Mots des commissaires

Nous vivons à l’ère de la post-vérité où les mouvements nationalistes et populistes prennent de plus en plus de contrôle et où chaque « clic » est surveillé, traqué et monétisé. Notre environnement naturel est menacé par la gloutonnerie et l’avidité.

Au fur et à mesure que nos institutions deviennent désuètes, les citoyens sont poussés à trouver leur propre justice dans des mouvements tels que #MeToo. Alors que ces réalités deviennent de plus en plus perceptibles par la population en générale, nous constatons que nous sommes laissés à nous-mêmes, avec notre communauté, et devant une seule option : DIY OR DIE !

Le thème choisi pour la 10e édition du festival international d’art numérique, Sight & Sound, est inspiré de la situation actuelle même du centre Eastern Bloc. Ainsi la soirée djs du samedi 26 octobre, symbolisera le dernier événement majeur qui aura lieu dans nos locaux au 7240 Clark. Après 12 années de célébration de l’art numérique sous toutes ses formes, après d'innombrables performances, événements, expositions, ateliers et (oui) quelques partys, Eastern Bloc se voit contraint de déménager de son quartier qu’il a contribué à rendre dynamique. Alors que la gentrification s’abat sur ce lieu de renommé, Eastern Bloc profite de cette occasion pour célébrer son esprit critique et sa philosophie DIY ancrée dans la communauté.
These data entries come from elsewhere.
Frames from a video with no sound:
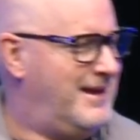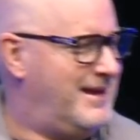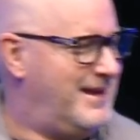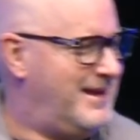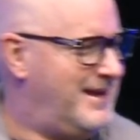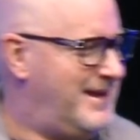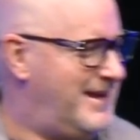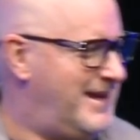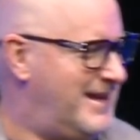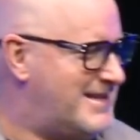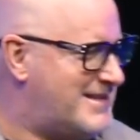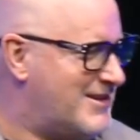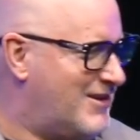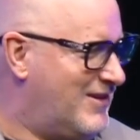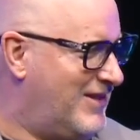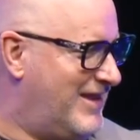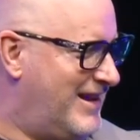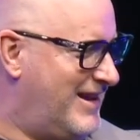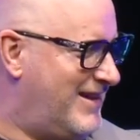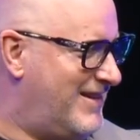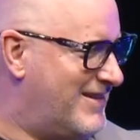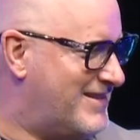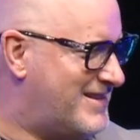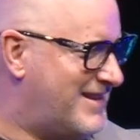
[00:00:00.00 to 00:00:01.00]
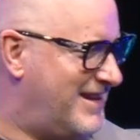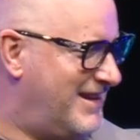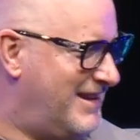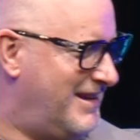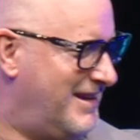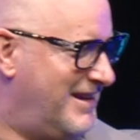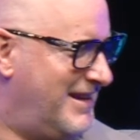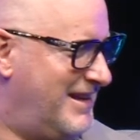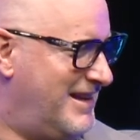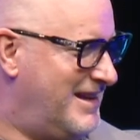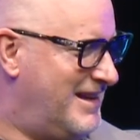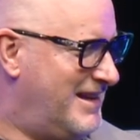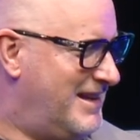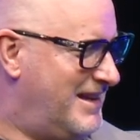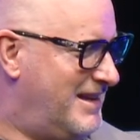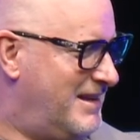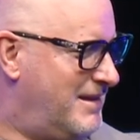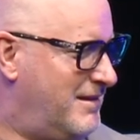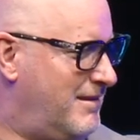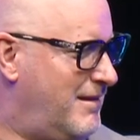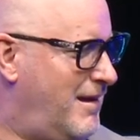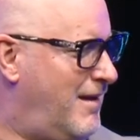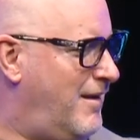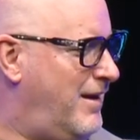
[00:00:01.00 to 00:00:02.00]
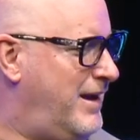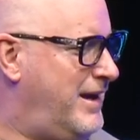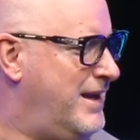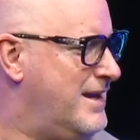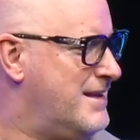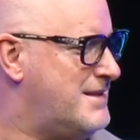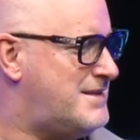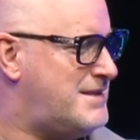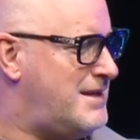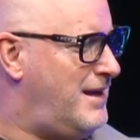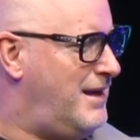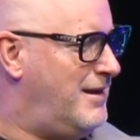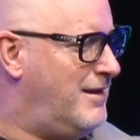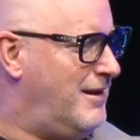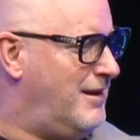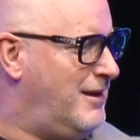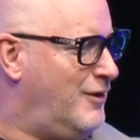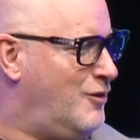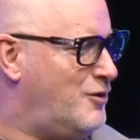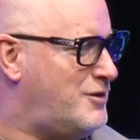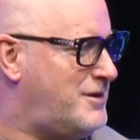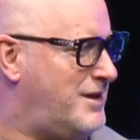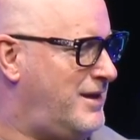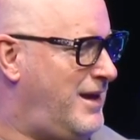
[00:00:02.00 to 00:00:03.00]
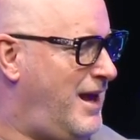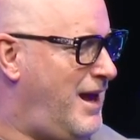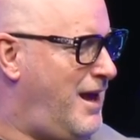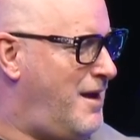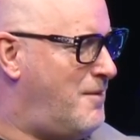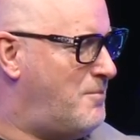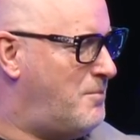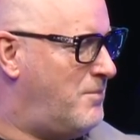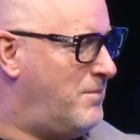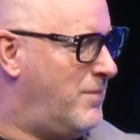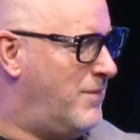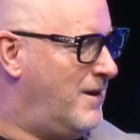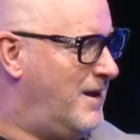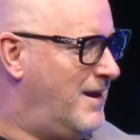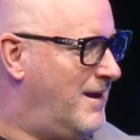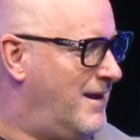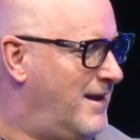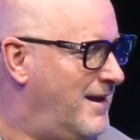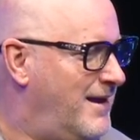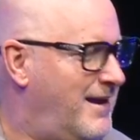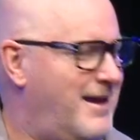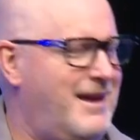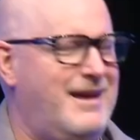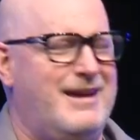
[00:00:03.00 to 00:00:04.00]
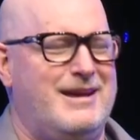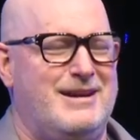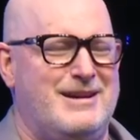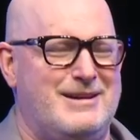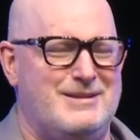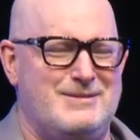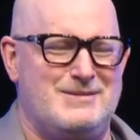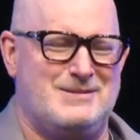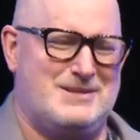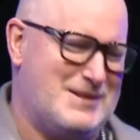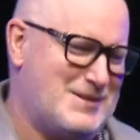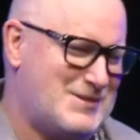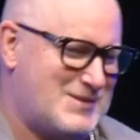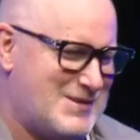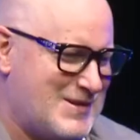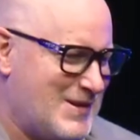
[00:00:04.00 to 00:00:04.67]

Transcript: It is on there, is it? No, I didn't see it. I looked it up. Uh, I'm just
Le DIE dans DIY fait référence à l’idée de la fin d’une phase et le début d’une nouvelle. Face au choix difficile de quitter notre espace, notre building, notre quartier dans lequel nous avons évolué, nous avons opté pour l’exploration de nouveaux territoires. Avant de s’établir dans un autre arrondissement de la cartographie des arts numériques, nous vous invitons à une dernière fin de semaine de festivités afin d’entériner le 7240 Clark.

- Martín Rodríguez


Cette 10ème édition du festival Sight + Sound 2019 célèbre la culture du DIY par le biais d’une réflexion critique et d’un regard politisé. Au sein même de la structure d’Eastern Bloc, le DIY résonne au quotidien par son mode de fonctionnement fondé sur une modeste économie de moyens et le partage des ressources.

Adopter la philosophie DIY, en appliquant des méthodologies alternatives, répond à la nécessité de résoudre un besoin imposant. Les artistes présentés dans le cadre de cette 10e édition font en effet preuve d'innovation, d’originalité et d’expérimentation au moment de développer leur propre outil et leur médium : ils font échos au discours de George McKay, musicien et chercheur écossais, spécialisé en culture et média indépendant reconnaissant que l’ « Action! [est] l’une des vraies forces de la culture DiY[1] ». Alors que la transformation matérielle, une action typique du DIY, produisant souvent un effet magique, il n’est pas surprenant de constater que deux des artistes participants, Peter Blasser et Navid Navad, usent le terme alchimie en décrivant leur pratique artistique.

1_McKay, George. DiY Culture: Party and Protest in Nineties' Britain. Brooklyn : Verso, 1998.p.4.